Icinga2: service checks stopped

Hi,

I noticed that many of my service checks, which are done every 2 or 5 minutes have completely stopped working:

I have to manually click on every check and “check now” in order to get it periodically working again. How could this happen and is there any command or job which could retrigger all checks?

My environment:

icinga2 - The Icinga 2 network monitoring daemon (version: r2.14.5-1)

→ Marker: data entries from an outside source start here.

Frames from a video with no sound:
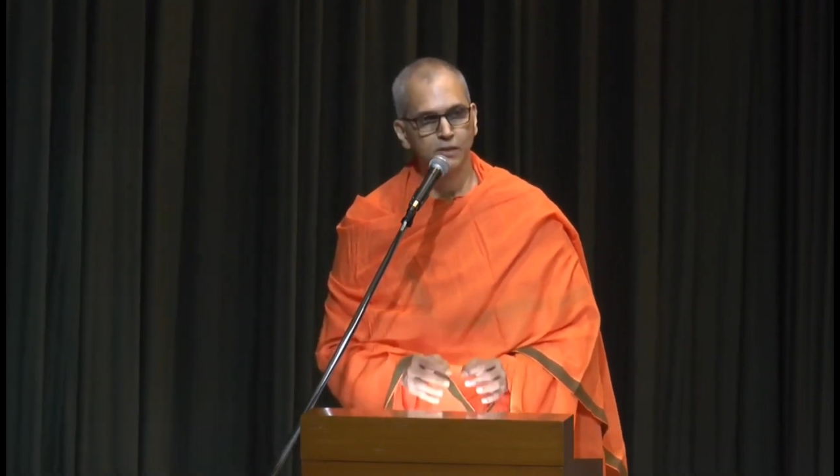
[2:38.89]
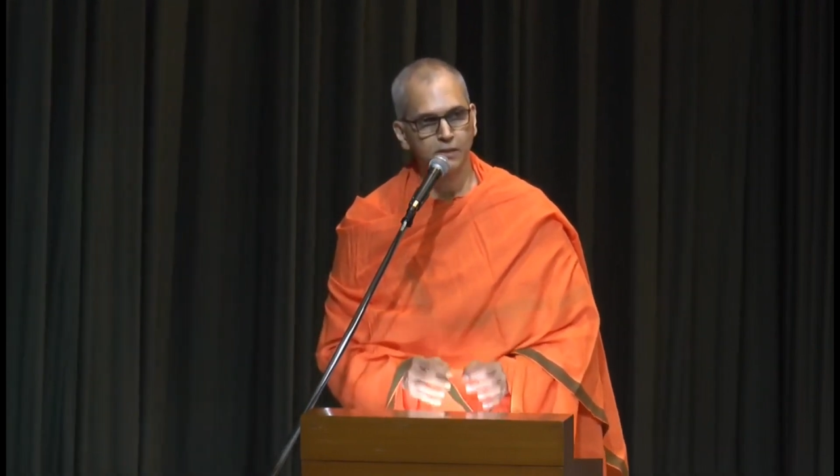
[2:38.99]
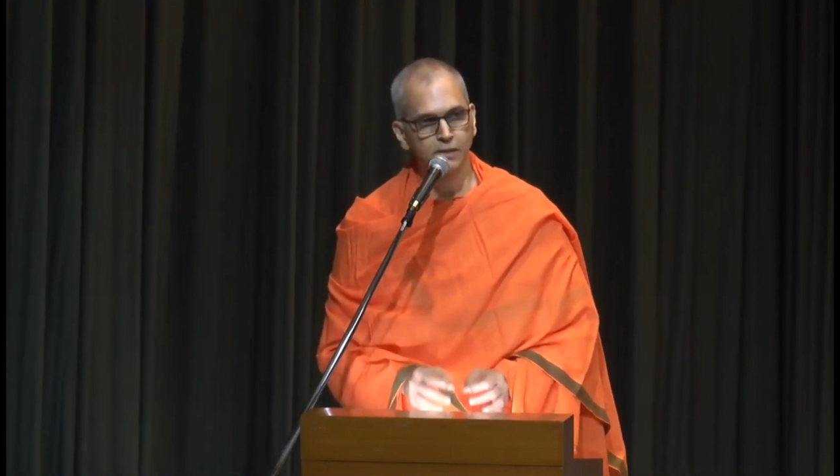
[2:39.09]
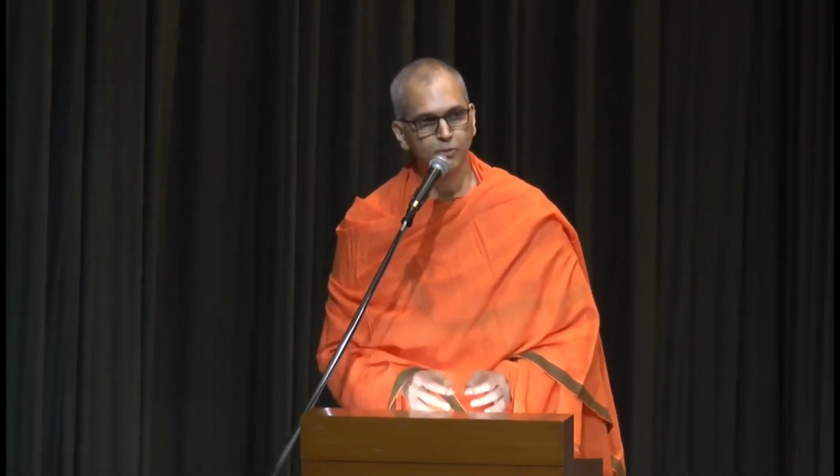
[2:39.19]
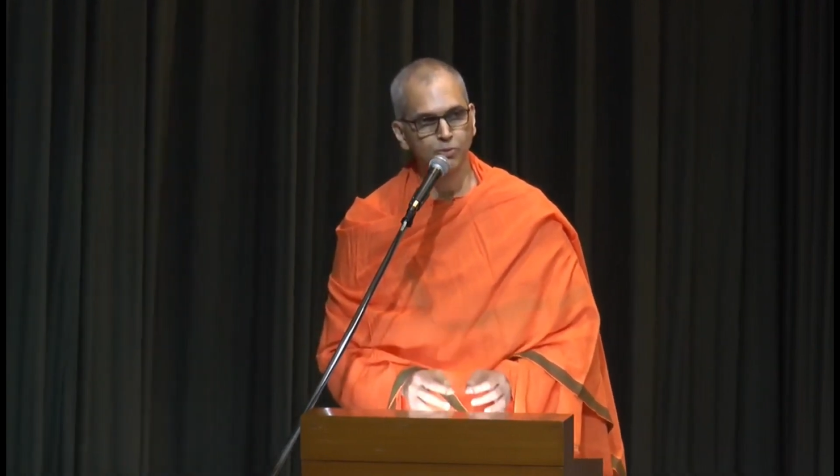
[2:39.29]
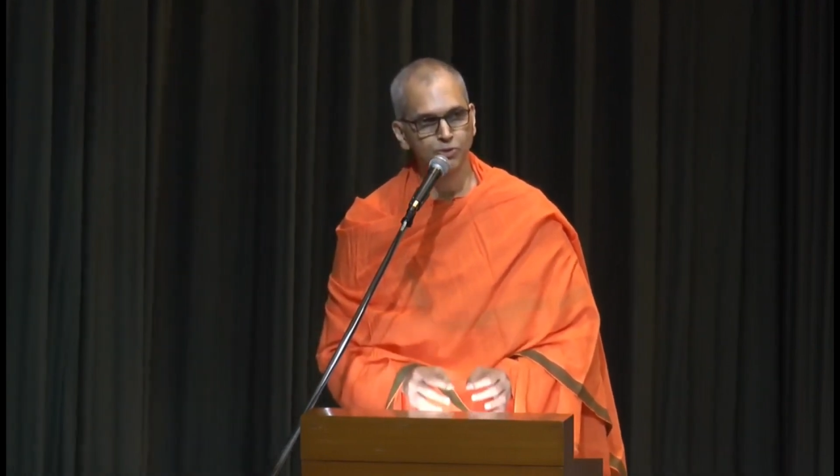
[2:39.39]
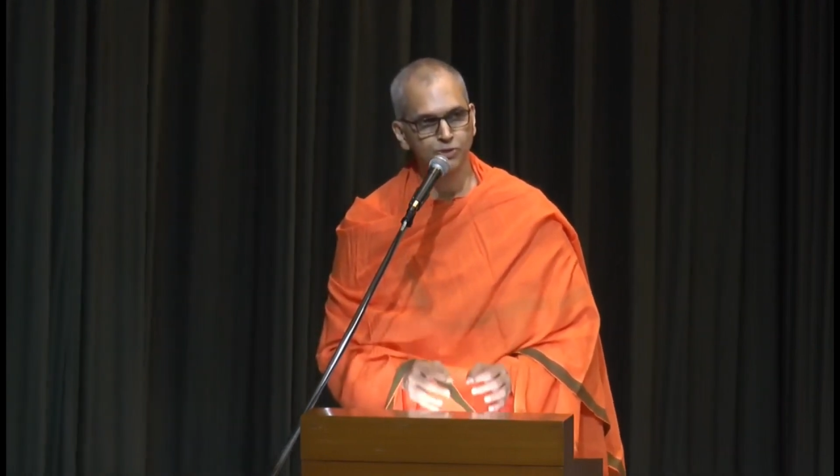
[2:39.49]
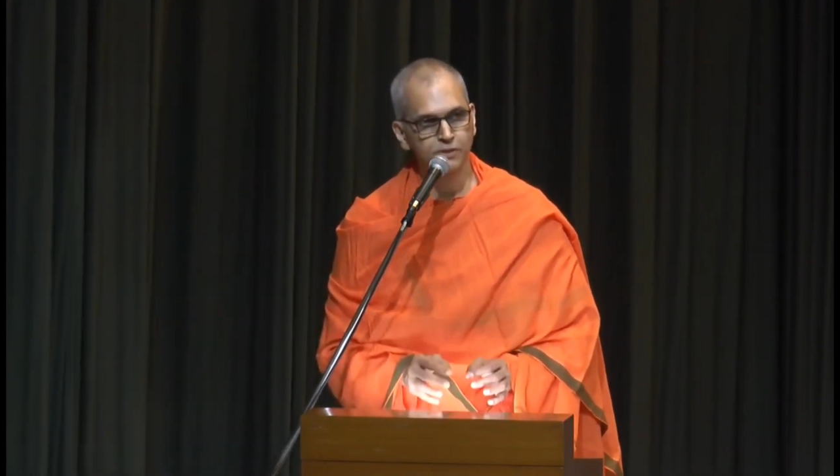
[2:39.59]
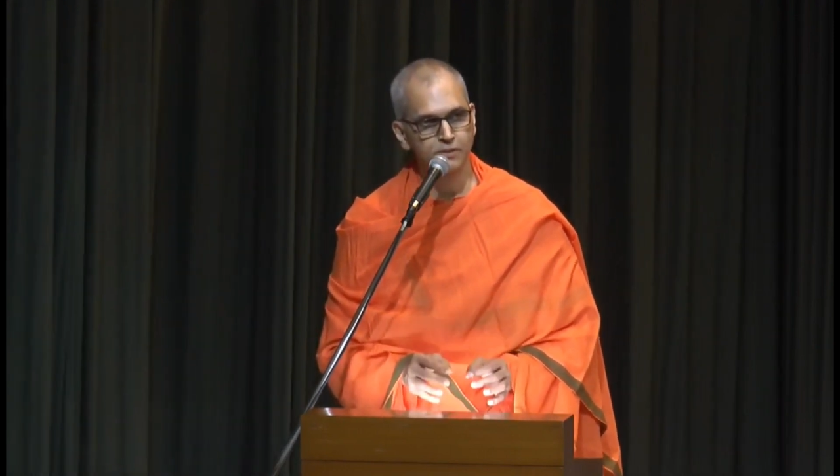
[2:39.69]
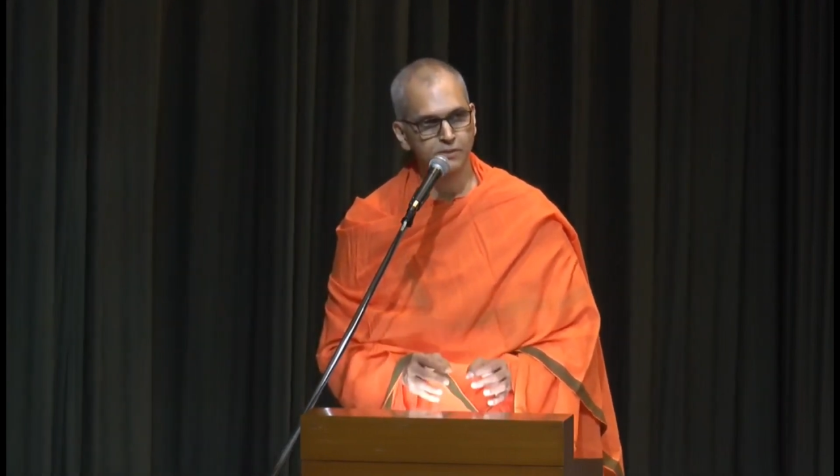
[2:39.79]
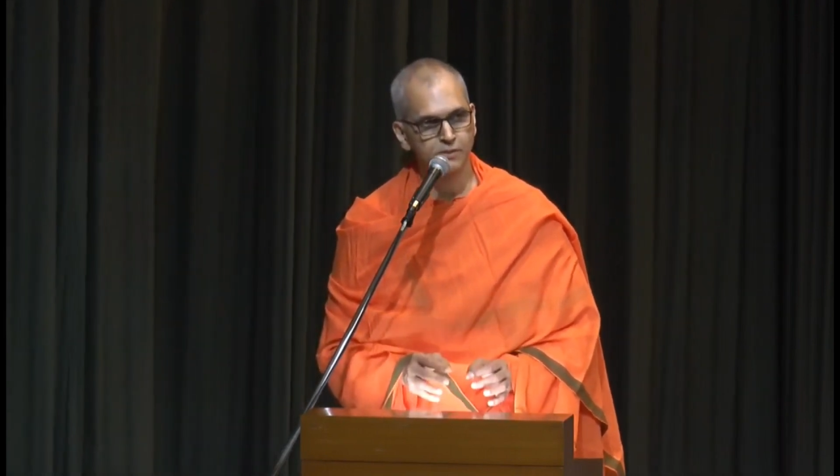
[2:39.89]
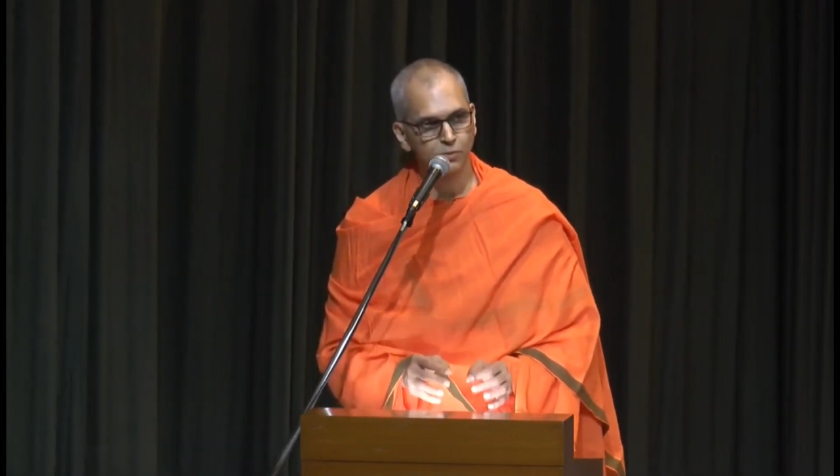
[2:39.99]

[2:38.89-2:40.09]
negotiate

Copyright (c) 2012-2025 Icinga GmbH (https://icinga.com/)
License GPLv2+: GNU GPL version 2 or later <https://gnu.org/licenses/gpl2.html>
This is free software: you are free to change and redistribute it.
There is NO WARRANTY, to the extent permitted by law.

System information:
  Platform: Ubuntu
  Platform version: 22.04.5 LTS (Jammy Jellyfish)
  Kernel: Linux
  Kernel version: 5.15.0-131-generic
  Architecture: x86_64

Build information:
  Compiler: GNU 11.4.0
  Build host: runner-hh8q3bz2-project-575-concurrent-0
  OpenSSL version: OpenSSL 3.0.2 15 Mar 2022

Application information:

General paths:
  Config directory: /etc/icinga2
  Data directory: /var/lib/icinga2
  Log directory: /var/log/icinga2
  Cache directory: /var/cache/icinga2
  Spool directory: /var/spool/icinga2
  Run directory: /run/icinga2

Old paths (deprecated):
  Installation root: /usr
  Sysconf directory: /etc
  Run directory (base): /run
  Local state directory: /var

Internal paths:
  Package data directory: /usr/share/icinga2
  State path: /var/lib/icinga2/icinga2.state
  Modified attributes path: /var/lib/icinga2/modified-attributes.conf
  Objects path: /var/cache/icinga2/icinga2.debug
  Vars path: /var/cache/icinga2/icinga2.vars
  PID path: /run/icinga2/icinga2.pid

Enabled features: api checker command graphite icingadb ido-mysql livestatus mainlog notification perfdata

System health is green:

The most checks, which didn´t work stopped at a similar time and date. Has anyone a hint?

Hi @meisterpropper,
Is this a single node setup (meaning, do you have more than one Icinga2 instance and are they connected or not)?

One Icinga2 instance.

Curious, the checker feature is enabled, that would have been my first candidate.
Are you using Zones in your configuration much?

there are only 3 zones, but I am using only one - the icinga server itself.

Did you disable “Active Checks” for these Services?

No, all service and host presets have active checks.

Two things that come to my mind.

Do you use Dependency? In earlier Icinga versions I had such delays in auto checking when using Dependency.

What is your check_period? Anything other than “24x7”?

Checking period is 24x7 at all services and hosts. I have tried dependency (parent - child) one time, but it never worked out. The problem seemed to be related with a reboot I think. Also services were broken where no dependency has ever been set.

I seem to remember I experienced a similar behaviour once when it turned out that the “volatile” flag had been inadvertently set for quite a few check templates!! (I think that’s where it’s kept in Icinga2; I currently don’t have access to a running instance to check, sorry.) It took us days to get to that little oversight in our configuration, and hours to then effectively switch it off everywhere.

Moral of the story (for us at the time): Do not set non-default values for attributes you don’t understand!

P.S. (late edit): If the checks are just late/pending, make sure it isn’t this problem! If you aren’t using dependencies at all, it shouldn’t apply, though. (Dependencies are a very useful feature, BTW! Just hard to understand… :yum:) BTW, at the time, I had during this crisis even developed a workaround cron job script to regularly globally enforce checking, which of course was a crazily simplified workaround, ignoring all individual check scheduling… :stuck_out_tongue_closed_eyes:
/kb

One more thing to check:
Is the system date and time correct?

A wrong config there, especially when it changes while Icinga was running, can also lead to inconsistencies with check execution.

Yes, system time is up to date and ntp is working correctly without any firewall problems.